● **Exercise**
Directions for the data below: repeat exactly the lines from the one with "[0.00-0.90s]" through the one with "Transcript: thoughts when", both included, and omit all pictures.

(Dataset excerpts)
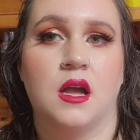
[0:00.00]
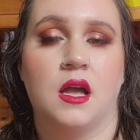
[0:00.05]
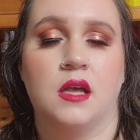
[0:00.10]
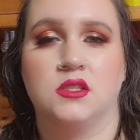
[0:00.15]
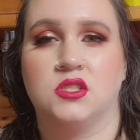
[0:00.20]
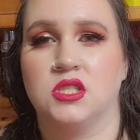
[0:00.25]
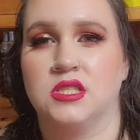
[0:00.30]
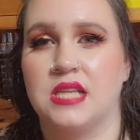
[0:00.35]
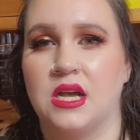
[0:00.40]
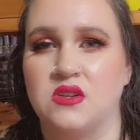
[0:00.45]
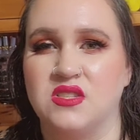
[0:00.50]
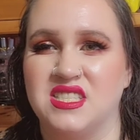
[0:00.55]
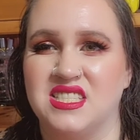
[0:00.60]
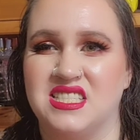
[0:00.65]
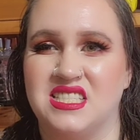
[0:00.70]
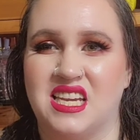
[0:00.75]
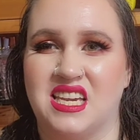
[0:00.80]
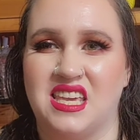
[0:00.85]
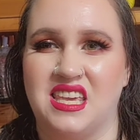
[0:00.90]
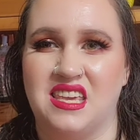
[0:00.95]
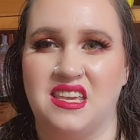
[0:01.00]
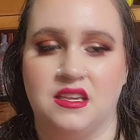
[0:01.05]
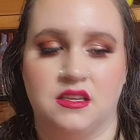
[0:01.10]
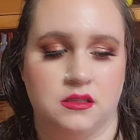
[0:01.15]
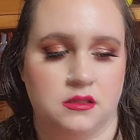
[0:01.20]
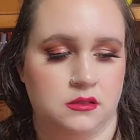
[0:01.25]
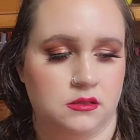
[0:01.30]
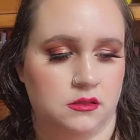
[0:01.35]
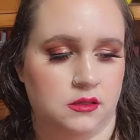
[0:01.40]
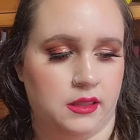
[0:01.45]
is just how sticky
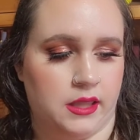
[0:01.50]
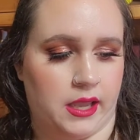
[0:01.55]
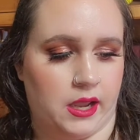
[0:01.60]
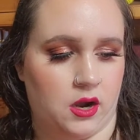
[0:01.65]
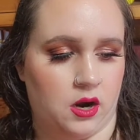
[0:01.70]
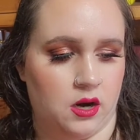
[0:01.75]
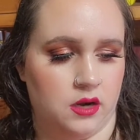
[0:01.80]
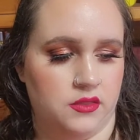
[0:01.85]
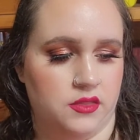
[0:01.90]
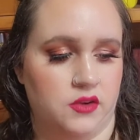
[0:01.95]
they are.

---

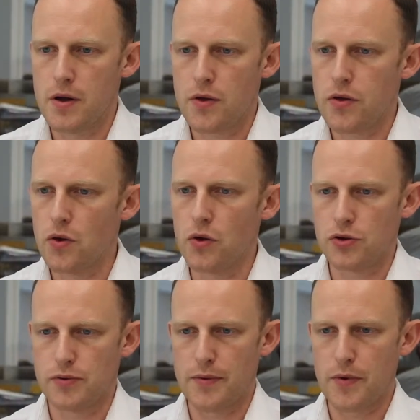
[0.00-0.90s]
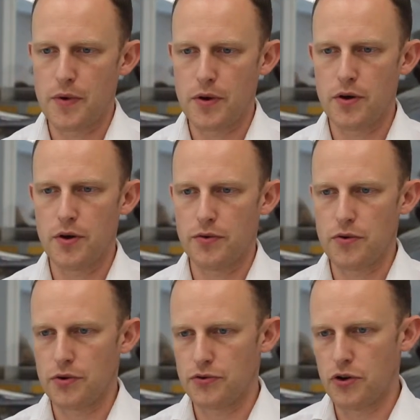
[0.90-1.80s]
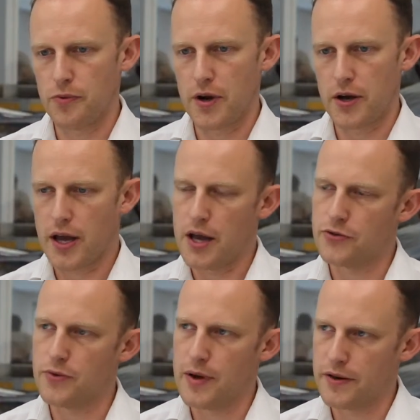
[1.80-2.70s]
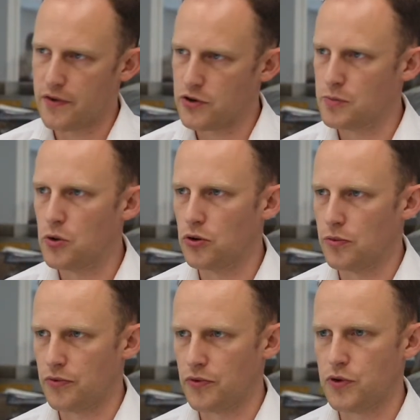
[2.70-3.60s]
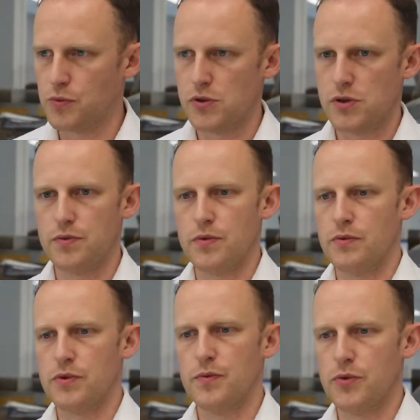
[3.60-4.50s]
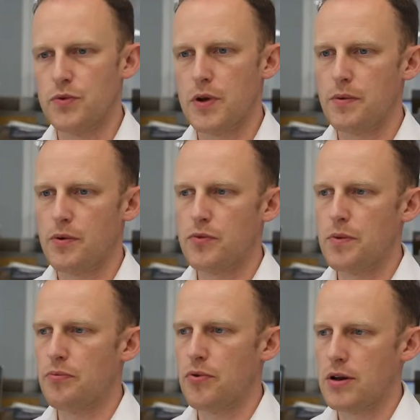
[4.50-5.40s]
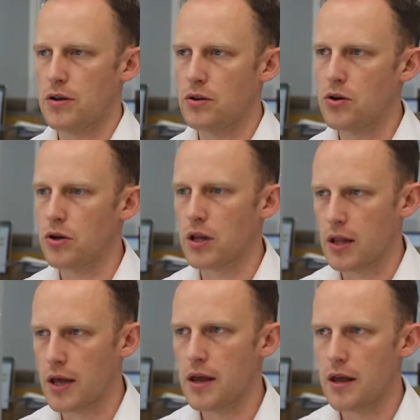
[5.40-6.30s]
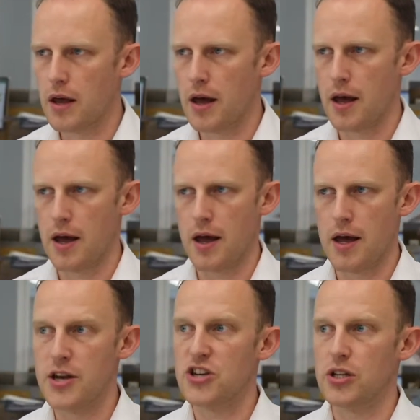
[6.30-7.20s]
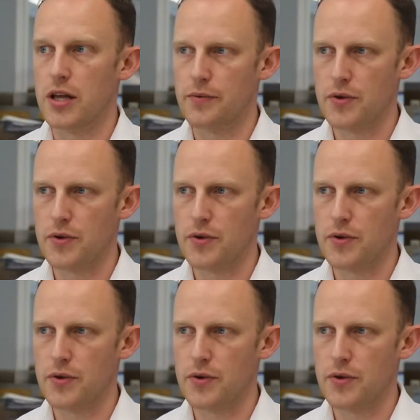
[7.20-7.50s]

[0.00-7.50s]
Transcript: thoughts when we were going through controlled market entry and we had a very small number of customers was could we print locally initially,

● **Reply to the exercise**
[0.00-0.90s]
[0.90-1.80s]
[1.80-2.70s]
[2.70-3.60s]
[3.60-4.50s]
[4.50-5.40s]
[5.40-6.30s]
[6.30-7.20s]
[7.20-7.50s]

[0.00-7.50s]
Transcript: thoughts when we were going through controlled market entry and we had a very small number of customers was could we print locally initially,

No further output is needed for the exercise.